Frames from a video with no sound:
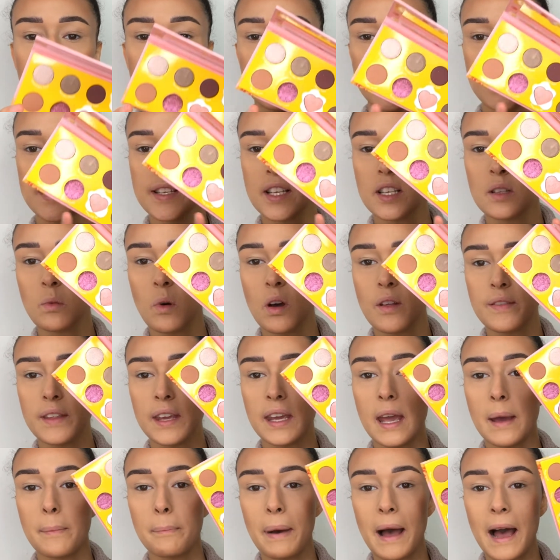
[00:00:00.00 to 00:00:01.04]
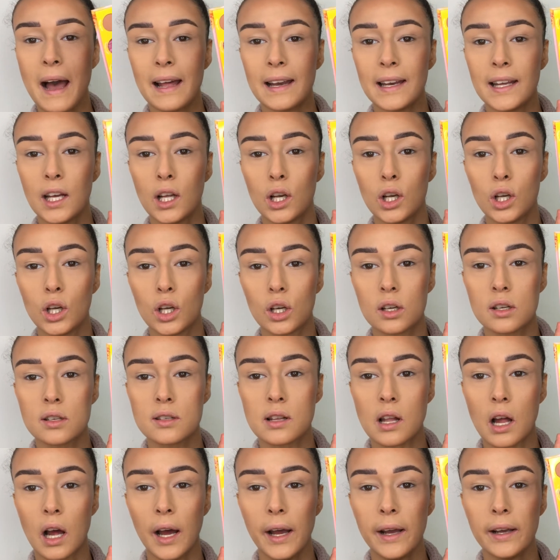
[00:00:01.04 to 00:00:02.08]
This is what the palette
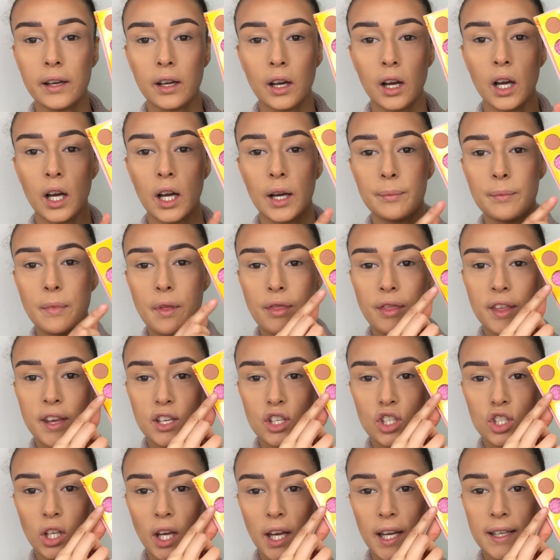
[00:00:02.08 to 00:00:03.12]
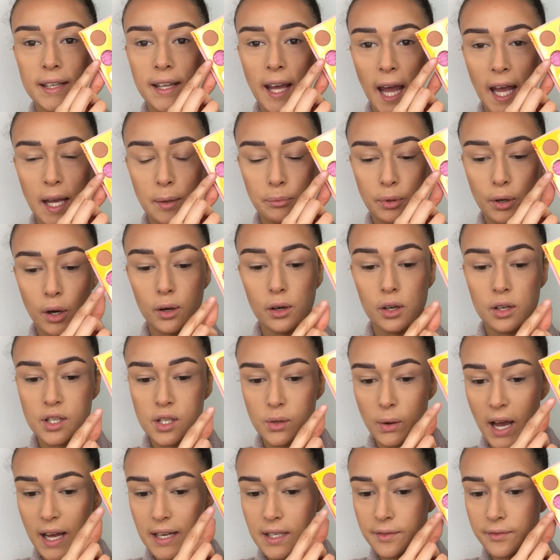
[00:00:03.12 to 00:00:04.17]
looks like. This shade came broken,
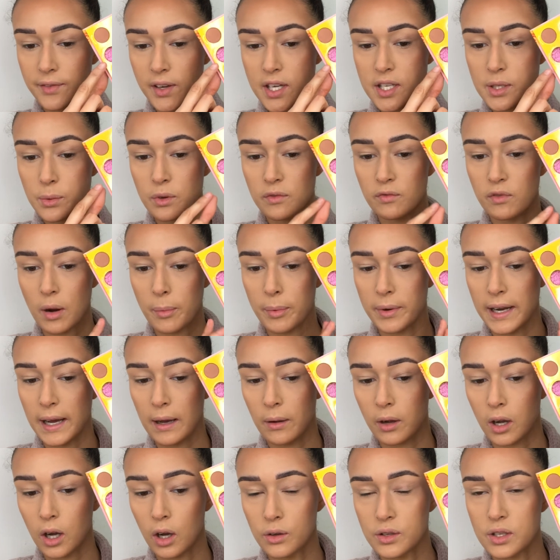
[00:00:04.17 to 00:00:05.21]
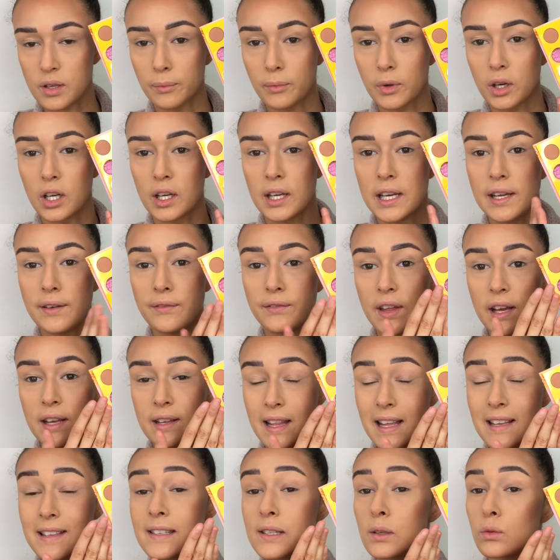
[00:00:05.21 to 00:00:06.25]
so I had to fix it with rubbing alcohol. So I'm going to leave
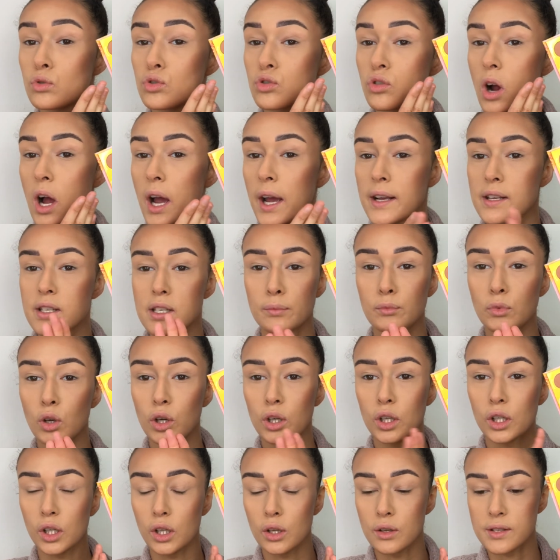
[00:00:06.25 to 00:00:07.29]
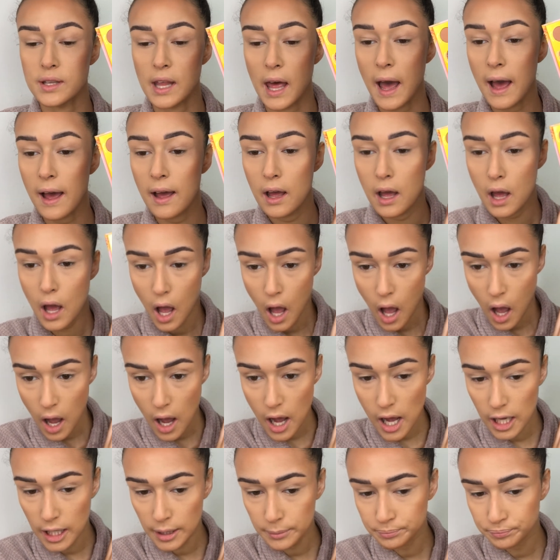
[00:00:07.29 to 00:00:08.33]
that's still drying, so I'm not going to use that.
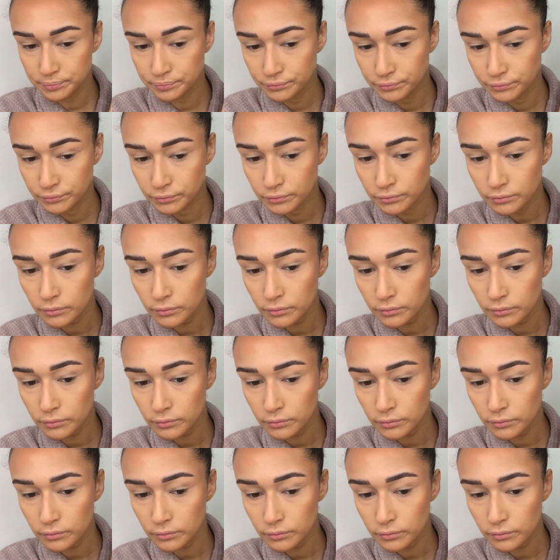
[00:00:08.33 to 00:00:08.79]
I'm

__Required action__:
Only the text of the records belongs in the answer, printed exactly and without pictures.

__Response__:
Frames from a video with no sound:
[00:00:00.00 to 00:00:01.04]
[00:00:01.04 to 00:00:02.08]
This is what the palette
[00:00:02.08 to 00:00:03.12]
[00:00:03.12 to 00:00:04.17]
looks like. This shade came broken,
[00:00:04.17 to 00:00:05.21]
[00:00:05.21 to 00:00:06.25]
so I had to fix it with rubbing alcohol. So I'm going to leave
[00:00:06.25 to 00:00:07.29]
[00:00:07.29 to 00:00:08.33]
that's still drying, so I'm not going to use that.
[00:00:08.33 to 00:00:08.79]
I'm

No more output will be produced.